GIRES - RESEARCH PRIZE
This Year's Award
The GIRES Research Prize for the year 2000 has been awarded to Dr Stephen
Whittle of Manchester Metropolitan University. He submitted the chapter on
"Transgender Rights: the European Court of Human Rights and New Identity
Politics for a New Age" which was published in A Hegarty & S Leonard "Human
Rights: An Agenda for the 21st Century", 1999, London: Cavendish Publishing.
The book in which Stephen's work is published will provide one of the main
educational texts for all law students who study in the area of human rights,
civil liberties and, most importantly, European Law which is for most
students a compulsory subject. Consequently, there will be very few law
students in Britain not presented with this text during their studies.
A synopsis of Stephen's work is included within GIRES' annual report. If you
would like to receive a copy of that, please contact the charity at one of
the addresses given below. The full text of the chapter and the list of 37
references which accompany it will be published later on the GIRES website:
http://www.gires.org.uk
Stephen has addressed the recent changes in legal activism in the transgender
community. It is highly significant that he challenges the view held by many
legal, social and medical academics that transsexual people simply want to be
recognized by the law as members of their new 'legal sex' group. The paper
shows that, in
fact, many transsexual people now seek status recognition which is not
dependent upon the medical model of transsexuality, but rather which
acknowledges their 'inner sense' of being, which may be as men or women, but
also recognizes their history or social position as transsexual men or women.

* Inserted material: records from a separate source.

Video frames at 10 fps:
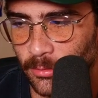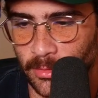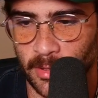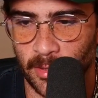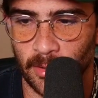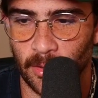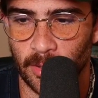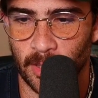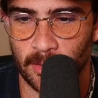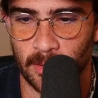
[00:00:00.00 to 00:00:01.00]
We'll take a
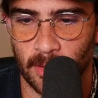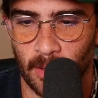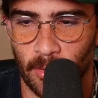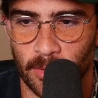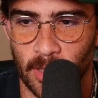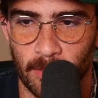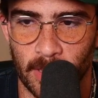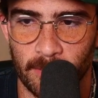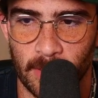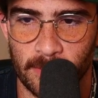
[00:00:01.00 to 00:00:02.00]
look at the OK
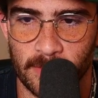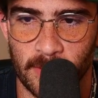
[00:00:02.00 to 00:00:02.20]
Buddy memes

The significance of the paper lies in the repositioning of the legal issues
of importance to the trans community. Of recent years, with community
education, the matters of concern have changed. The paper clearly illustrates
that instead of the legal changes now being sought being only about birth
certificates and marriage, the campaign for legal change is now about:
o the right to personal physical safety,
o the right to keep a job regardless of a transgendered status and resultant
lifestyle,
o the right to be treated equally before the law particularly in
relationship rights,
o the right to medical (including reassignment) treatment if requested.
This new understanding is crucial for all lawyers who are working with the
trans community, not just here in Britain but also worldwide. It is only by
realizing the real issues that lawyers will ever be able to help trans people
achieve their status in society as equal citizens.
The chapter is easily understood. It makes it quite clear that the battle
for trans rights are not in anyway unique, but rather it is a battle for
respect and equality of all people, in a system whereby gender presentation
or legal sex status should not be relevant to most aspects of our lives as
human beings. The way in which it addresses problems, and its focus on the
International Bill of Gender Rights shows that Human Rights are rights
regardless of sex or gender, and in this way the chapter should ensure that
in future trans people not only get a better understanding from their
lawyers, but it should also ensure that lawyers are able to help them fight
in the courts for what is really important in their lives.
Next Year's Award
GIRES will make a further award in 2001. Entries, by those who undertook the
research, should have been published between 1 April 2000 and 31 March 2001.
The closing date for entries is 30 April 2001. Entries should be submitted
to the address shown below. Permission for the prize to be awarded to the
researchers should be obtained from the institution for which they work.
Entries should be accompanied by the researchers' own assessments of how well
they have met the following criteria for evaluating entries:
- The subject researched should be highly significant for those directly
affected by gender
identity and intersex issues; it may relate to any medical, social,
legal, legislative or other
aspect of those issues.
- The medium in which the research data has appeared should be influential
among those who can significantly improve the way British society treats
those affected; thus it might be a prestigious professional journal, a large
circulation national newspaper or a popular broadcast.
- The article or broadcast describing the research should contain readily
understood explicit or implicit recommendations that are highly likely to
improve the treatment of those affected.